KOMFORT – NA CZWÓRKĘ
Prosty układ zawieszenia najnowszej Skody jest odpowiedni do przedziału cenowego, na drodze ma jednak swoje ograniczenia. O ile z zewnątrz Rapid robi wrażenie wielkością nadwozia, o tyle na drodze czuć, że do Octavii sporo mu brakuje. Jest przyczepny i stabilny, w zakrętach obciążenie kół zmienia się spokojnie i daje kierowcy poczucie spokoju. Układ kierowniczy jest bardzo dobrze zestrojony – precyzyjny i działa z niezłym, jak na elektrohydrauliczne wspomaganie, wyczuciem.
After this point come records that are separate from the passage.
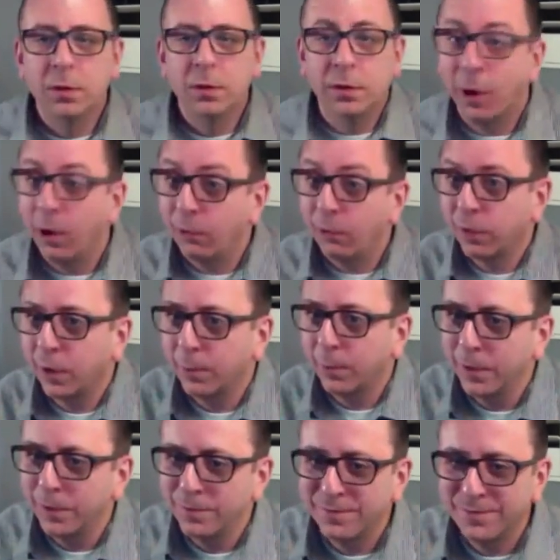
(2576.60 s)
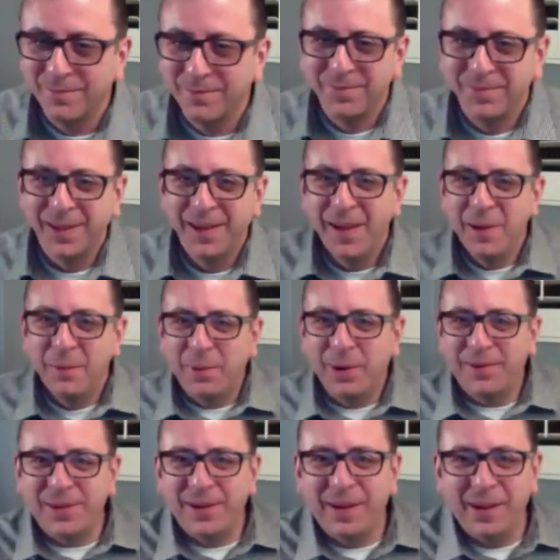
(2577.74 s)
cars are coming.
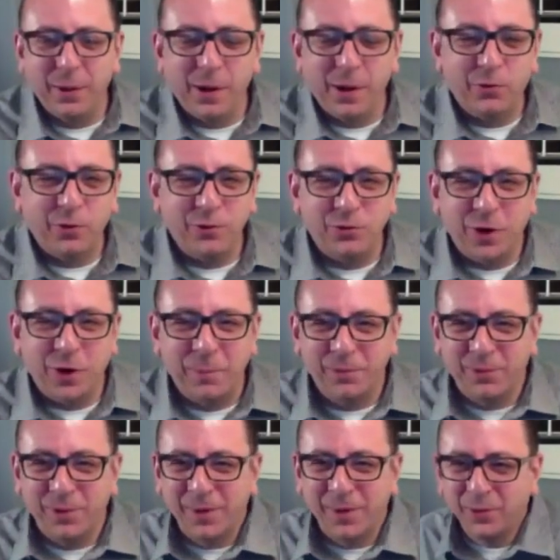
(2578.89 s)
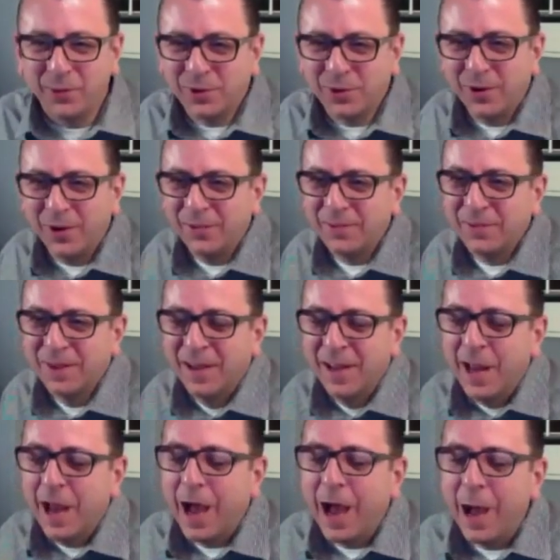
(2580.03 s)
But I shouldn't jump in front of those cars.
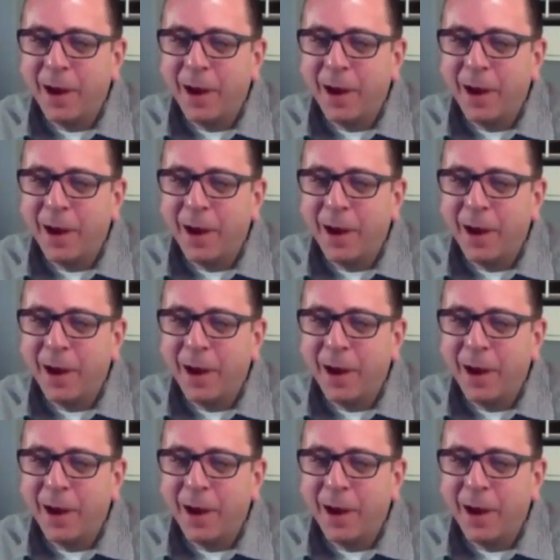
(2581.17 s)
I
Przy wyższych siłach bocznych nadwozie wyraźnie przechyla się w zakrętach, ale robi to łagodnie, jakby zapewniając, że stabilność auta pozostanie nietknięta – w rezultacie kierowca otrzymuje właściwą informację, że zbliża się moment kiedy przyczepności może zabraknąć. Przy gwałtownych manewrach Rapid jest bezpiecznie podsterowny, a dobrze zestrojony układ stabilizacji sprowadza auto na właściwy tor jazdy. Wadą układu jezdnego jest natomiast tłumienie nierówności, ogólny komfort resorowania krąży bowiem gdzieś między przeciętnym a dobrym. Zawieszenie zestrojono raczej miękko i na nawierzchniach niezłej jakości Rapid okazuje się wygodny, spokojnie izolując nadwozie od pionowego ruchu kół. Zmorą są natomiast masowo na naszych drogach występujące serie krótkich nierówności, na których pojawia się typowe dla aut małych „podskakiwanie”; ciekawe, że nie łagodzi go (albo robi to tylko w małym stopniu) bardzo duży rozstaw osi. Zawieszenie ma pełne ręce roboty i nie zawsze się wyrabia – jak żongler, który kiedy nagle dostaje o jedną piłeczkę za dużo, od razu traci kontrolę nad wszystkimi. Plus należy się Skodzie za dość cichą pracę układu zawieszenia.